I upgraded recently to gcc-4.3 and I'm finding trouble to execute my MPI programs. Indeed, when executing an MPI program with mpiexec sometimes it terminates correctly and sometimes it shows different error messages such as: rank 2 in job 1 mahmoud-desktop_33023 caused collective abort of all ranks exit status of rank 2: killed by signal 9 or [cli_1]: aborting job: Fatal error in MPI_Allreduce: Other MPI error, error stack: MPI_Allreduce(696)........................: MPI_Allreduce(sbuf=0x8103344, rbuf=0x8103348, count=1, MPI_UNSIGNED, MPI_SUM, MPI_COMM_WORLD) failed MPIR_Allreduce(285).......................: MPIC_Sendrecv(161)........................: MPIC_Wait(321)............................: MPIDI_CH3_Progress_wait(199)..............: an error occurred while handling an event returned by MPIDU_Sock_Wait() MPIDI_CH3I_Progress_handle_sock_event(422): MPIDU_Socki_handle_read(649)..............: connection failure (set=0,sock=3,errno=104:(strerror() not found)) [cli_1]: aborting job: Fatal error in MPI_Finalize: Other MPI error, error stack: MPI_Finalize(220).........................: MPI_Finalize failed MPI_Finalize(146).........................: MPID_Finalize(206)........................: an error occurred while the device was waiting for all open connections to close MPIDI_CH3_Progress_wait(199)..............: an error occurred while handling an event returned by MPIDU_Sock_Wait() MPIDI_CH3I_Progress_handle_sock_event(422): MPIDU_Socki_handle_read(649)..............: connection failure (set=0,sock=4,errno=104:(strerror() not found)) rank 3 in job 4 mahmoud-desktop_33023 caused collective abort of all ranks exit status of rank 3: killed by signal 9 rank 0 in job 4 mahmoud-desktop_33023 caused collective abort of all ranks exit status of rank 0: killed by signal 11 I'm failing to find a reason as my programs work fine with gcc 4.2. If it is a known bug that has been already fixed please send tell me how to fix it on my own machine. Best regards, Yours faithfully.

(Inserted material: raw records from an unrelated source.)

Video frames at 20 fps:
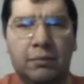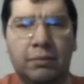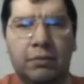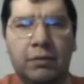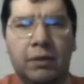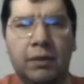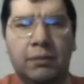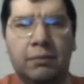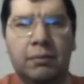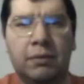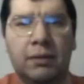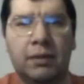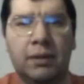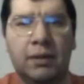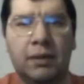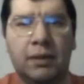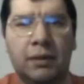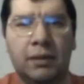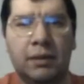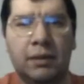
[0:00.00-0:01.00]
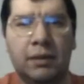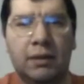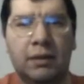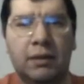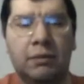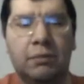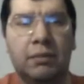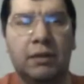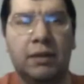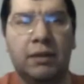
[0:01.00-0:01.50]
to preemptively
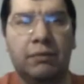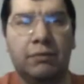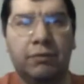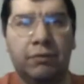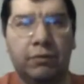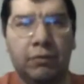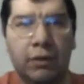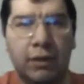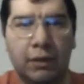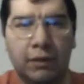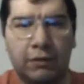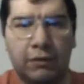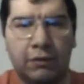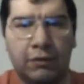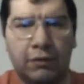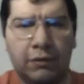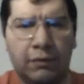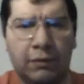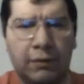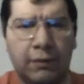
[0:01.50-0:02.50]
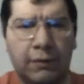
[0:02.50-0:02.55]
eliminate threats.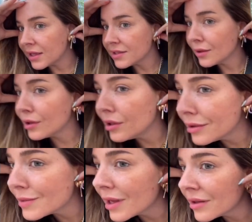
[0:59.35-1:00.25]
How cute is
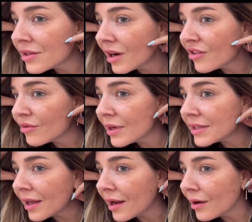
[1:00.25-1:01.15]
my, sorry for my
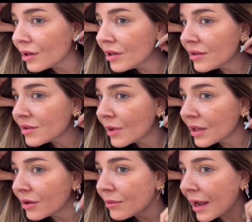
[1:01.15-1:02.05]
zit. How cute is my little
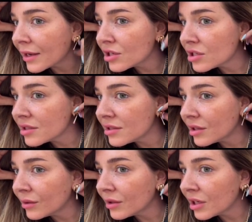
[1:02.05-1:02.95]
match?
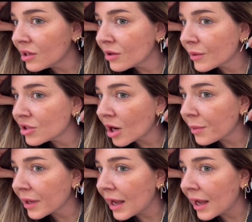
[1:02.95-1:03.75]
So cute with my tropical.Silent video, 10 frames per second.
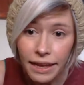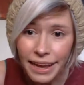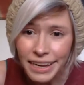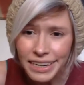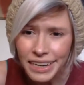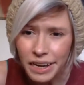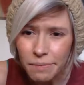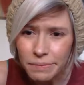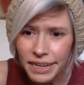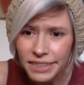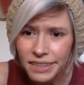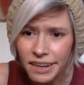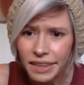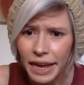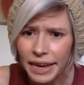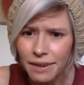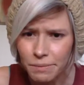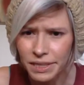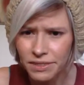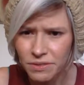Any updates on the
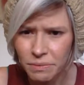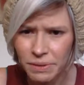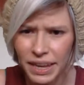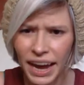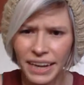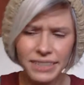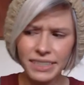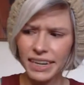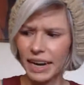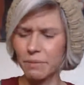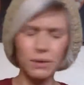enemies from last time?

Sorry, I forgot to precise that I'm using a linux distribution ubuntu 8.10 on a DELL XPS desktop. The compiler was built with the following options: Target: i486-linux-gnu Configured with: ../src/configure -v --with-pkgversion='Ubuntu 4.3.2-1ubuntu11' --with-bugurl=file:///usr/share/doc/gcc-4.3/README.Bugs --enable-languages=c,c++,fortran,objc,obj-c++ --prefix=/usr --enable-shared --with-system-zlib --libexecdir=/usr/lib --without-included-gettext --enable-threads=posix --enable-nls --with-gxx-include-dir=/usr/include/c++/4.3 --program-suffix=-4.3 --enable-clocale=gnu --enable-libstdcxx-debug --enable-objc-gc --enable-mpfr --enable-targets=all --enable-checking=release --build=i486-linux-gnu --host=i486-linux-gnu --target=i486-linux-gnu Thread model: posix gcc version 4.3.2 (Ubuntu 4.3.2-1ubuntu11)
Without a self contained testcase, it is hard to decide if this is a bug in GCC or MPICH2.
Feedback not forthcoming.